**SOURCE INFORMATION**:
╭──

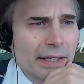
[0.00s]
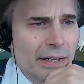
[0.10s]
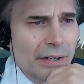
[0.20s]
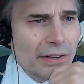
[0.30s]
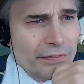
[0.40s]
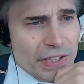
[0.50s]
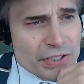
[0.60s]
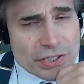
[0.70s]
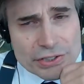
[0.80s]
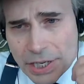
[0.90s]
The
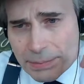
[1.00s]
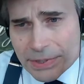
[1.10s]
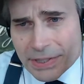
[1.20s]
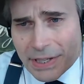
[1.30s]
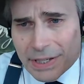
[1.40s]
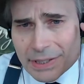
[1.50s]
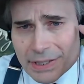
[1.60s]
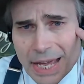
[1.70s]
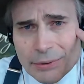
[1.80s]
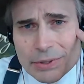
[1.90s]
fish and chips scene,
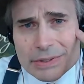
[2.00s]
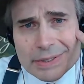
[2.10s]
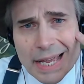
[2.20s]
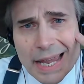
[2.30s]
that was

╰──
╭──

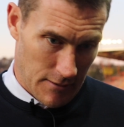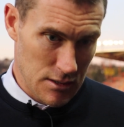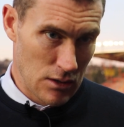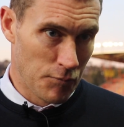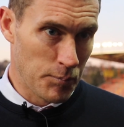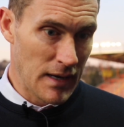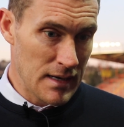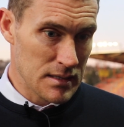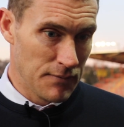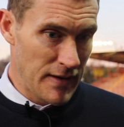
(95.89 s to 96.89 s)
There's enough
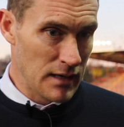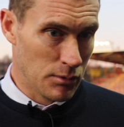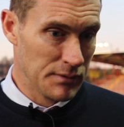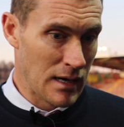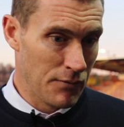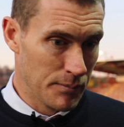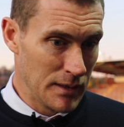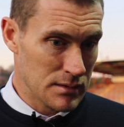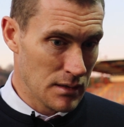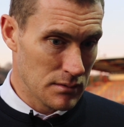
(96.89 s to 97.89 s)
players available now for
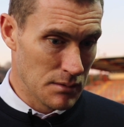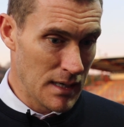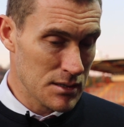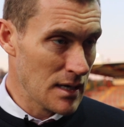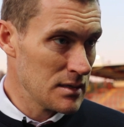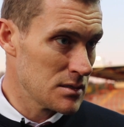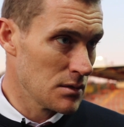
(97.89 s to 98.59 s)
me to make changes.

╰──
╭──

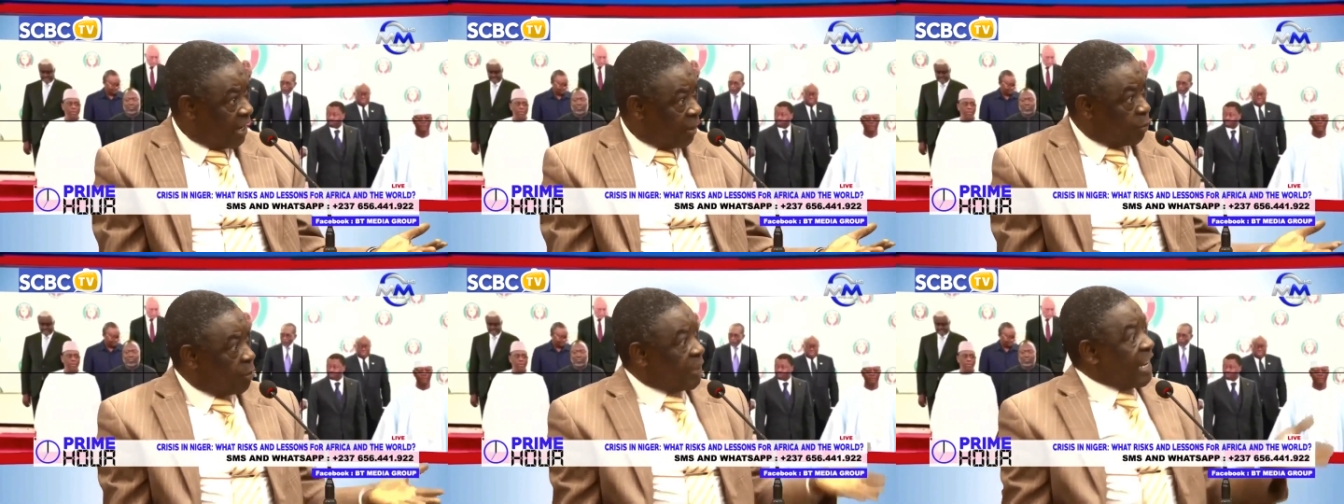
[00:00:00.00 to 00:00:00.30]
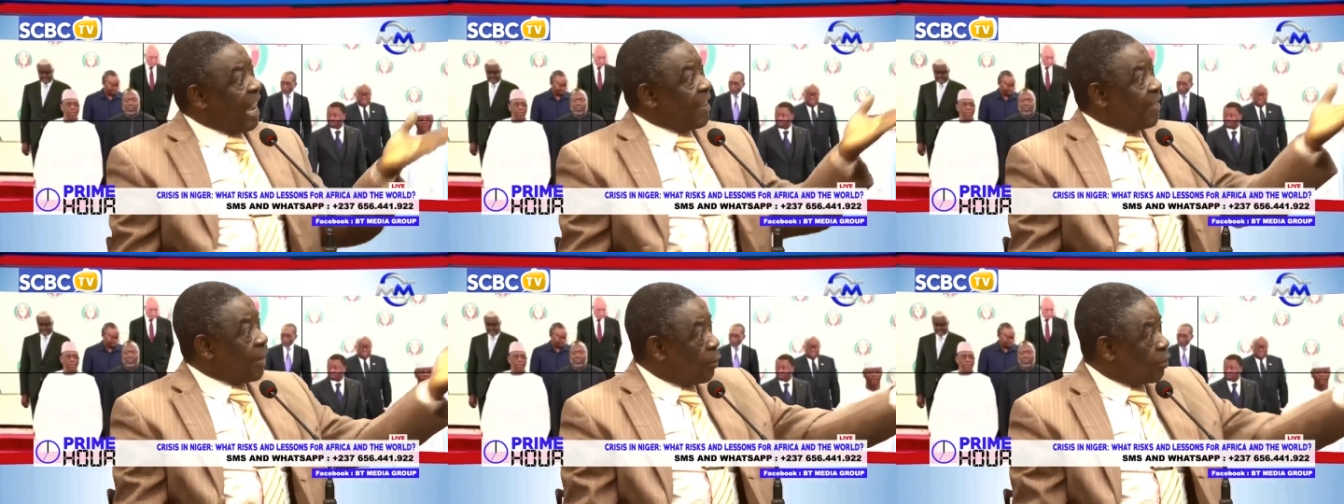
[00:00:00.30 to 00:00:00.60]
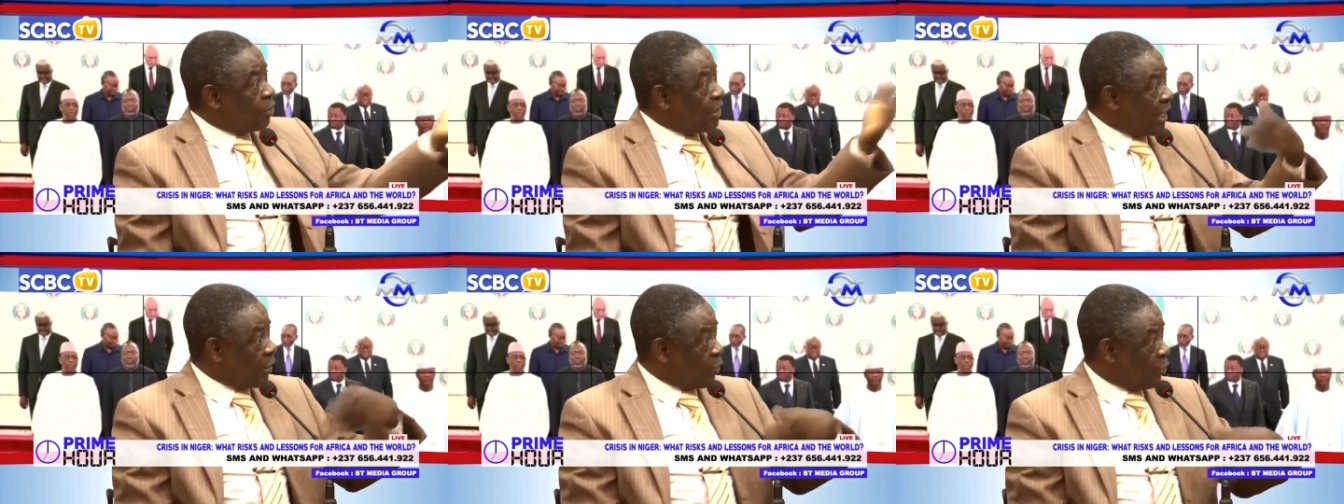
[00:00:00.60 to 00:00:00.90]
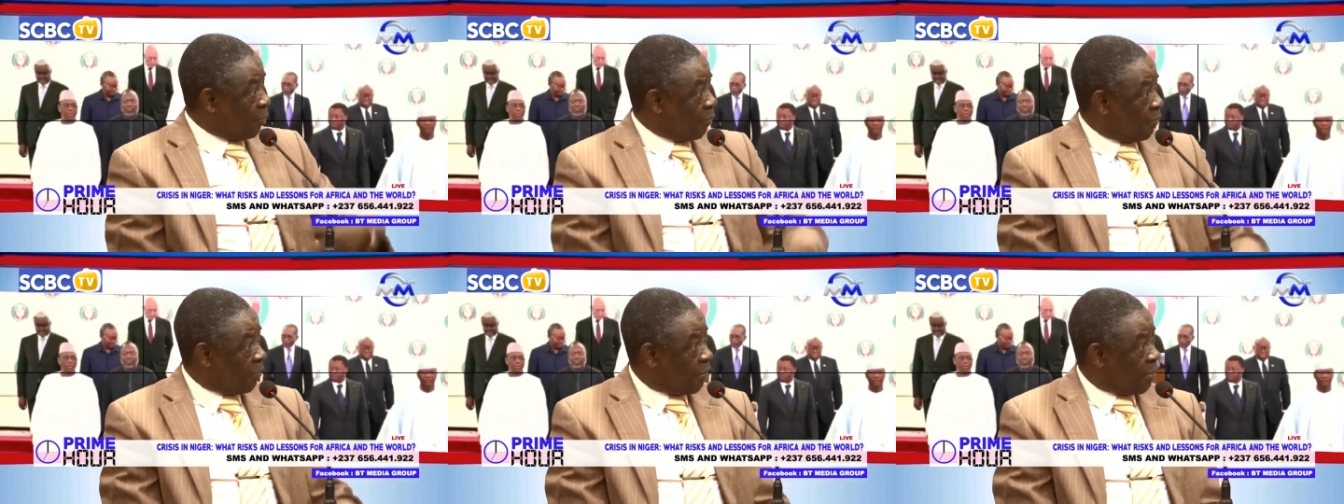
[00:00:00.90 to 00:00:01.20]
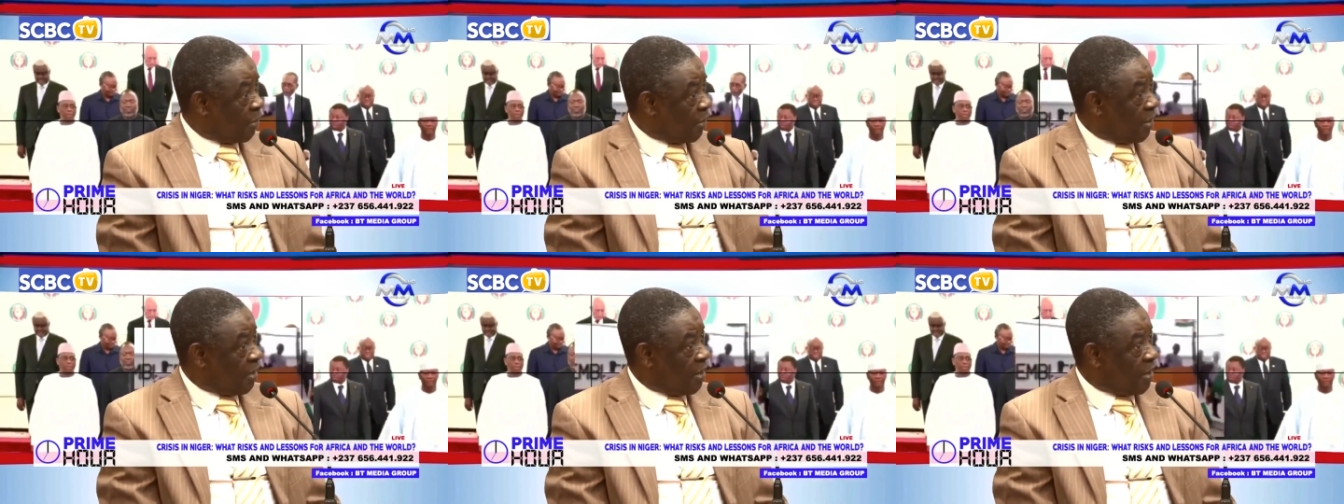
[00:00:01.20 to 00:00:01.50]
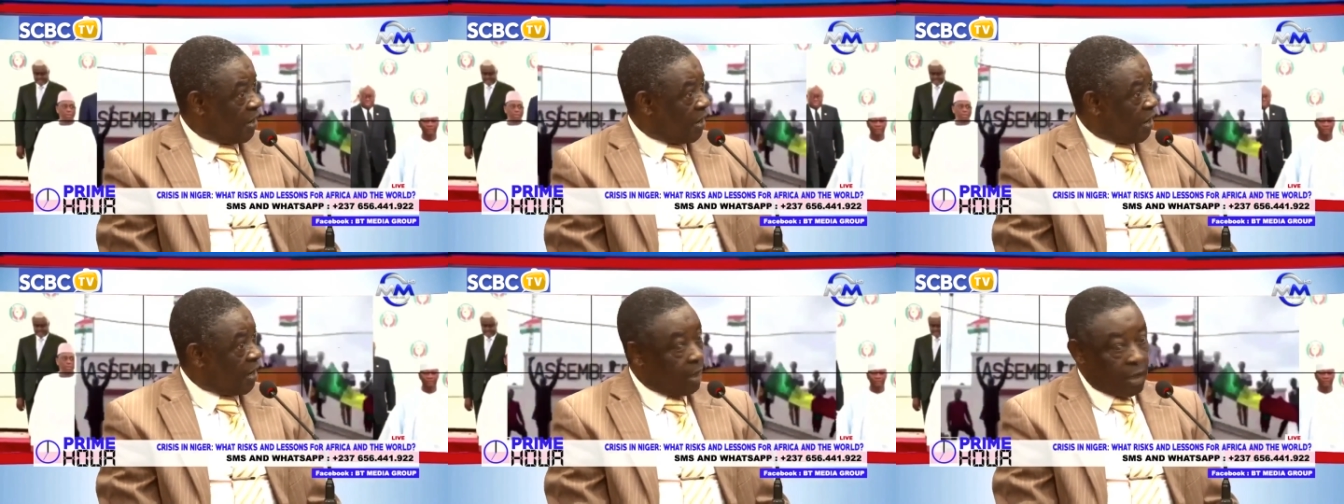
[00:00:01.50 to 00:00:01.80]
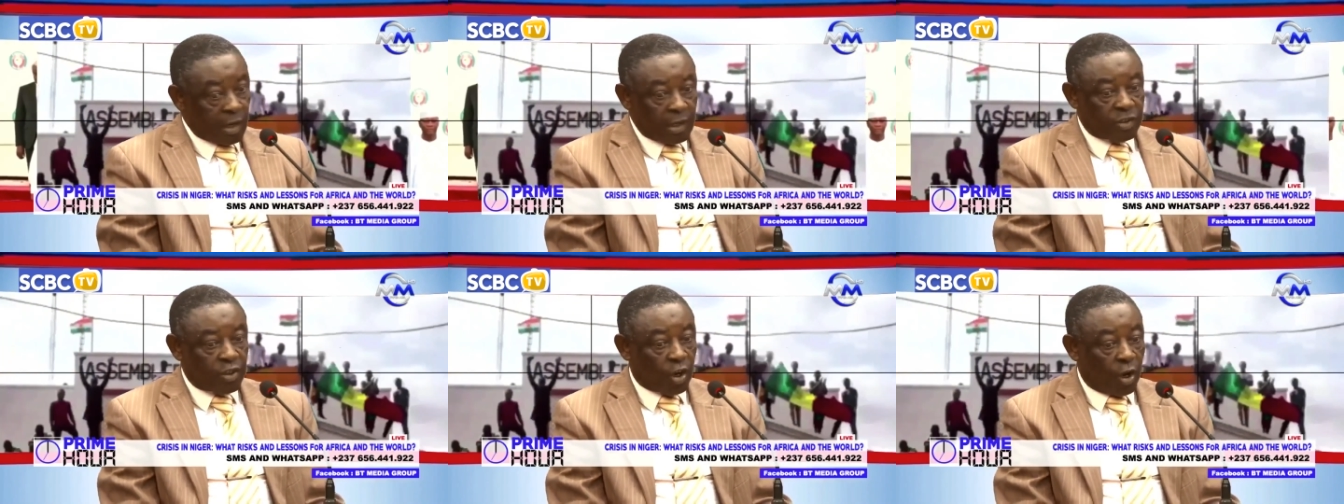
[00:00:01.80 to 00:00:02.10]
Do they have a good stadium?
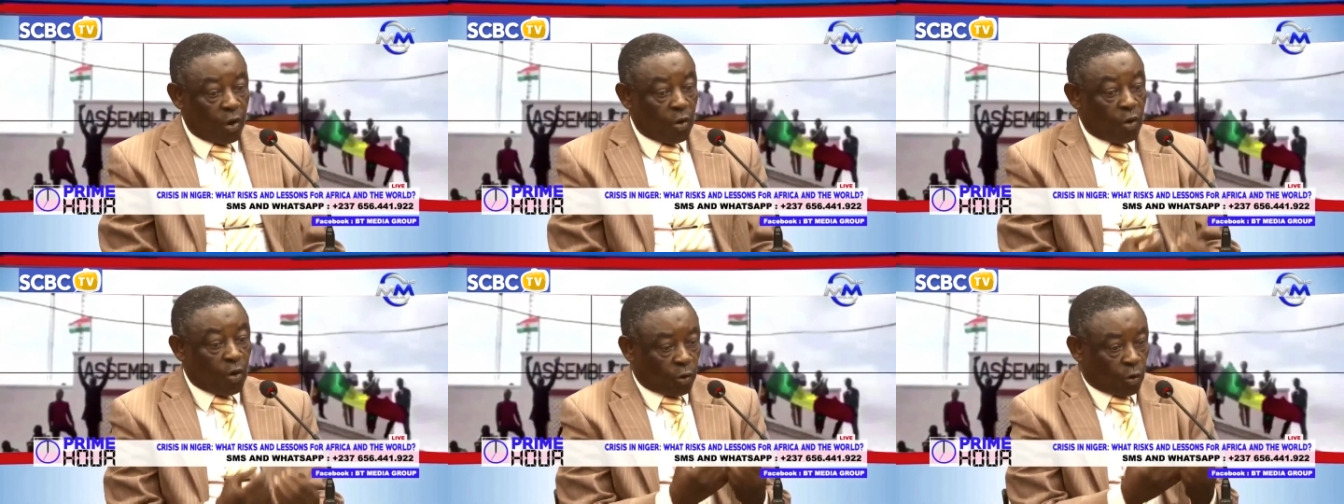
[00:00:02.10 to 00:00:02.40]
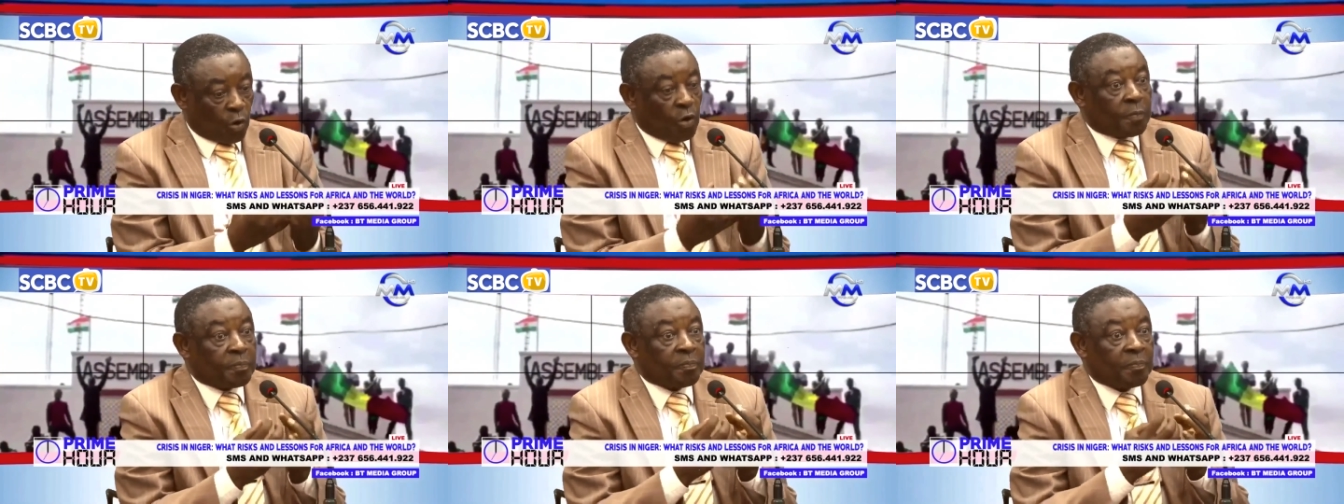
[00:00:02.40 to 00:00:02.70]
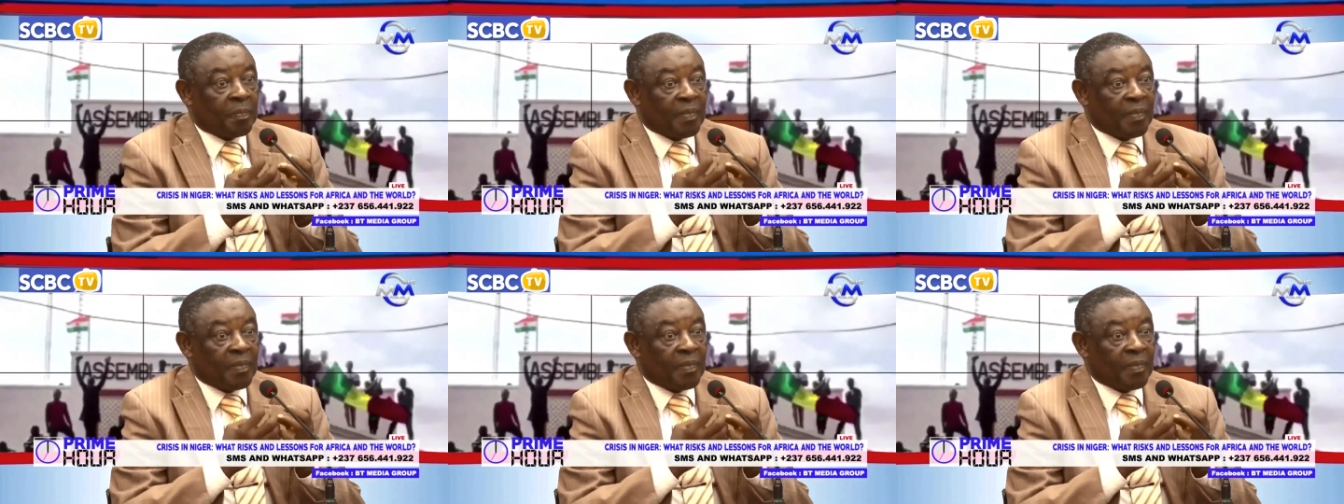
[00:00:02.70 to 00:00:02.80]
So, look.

╰──

Give back exactly the lines of the listing above from the one that contains "[00:00:00.60 to 00:00:00.90]" up to and including the one that contains "[00:00:02.40 to 00:00:02.70]", but not the pictures, and no other lines.

[00:00:00.60 to 00:00:00.90]
[00:00:00.90 to 00:00:01.20]
[00:00:01.20 to 00:00:01.50]
[00:00:01.50 to 00:00:01.80]
[00:00:01.80 to 00:00:02.10]
Do they have a good stadium?
[00:00:02.10 to 00:00:02.40]
[00:00:02.40 to 00:00:02.70]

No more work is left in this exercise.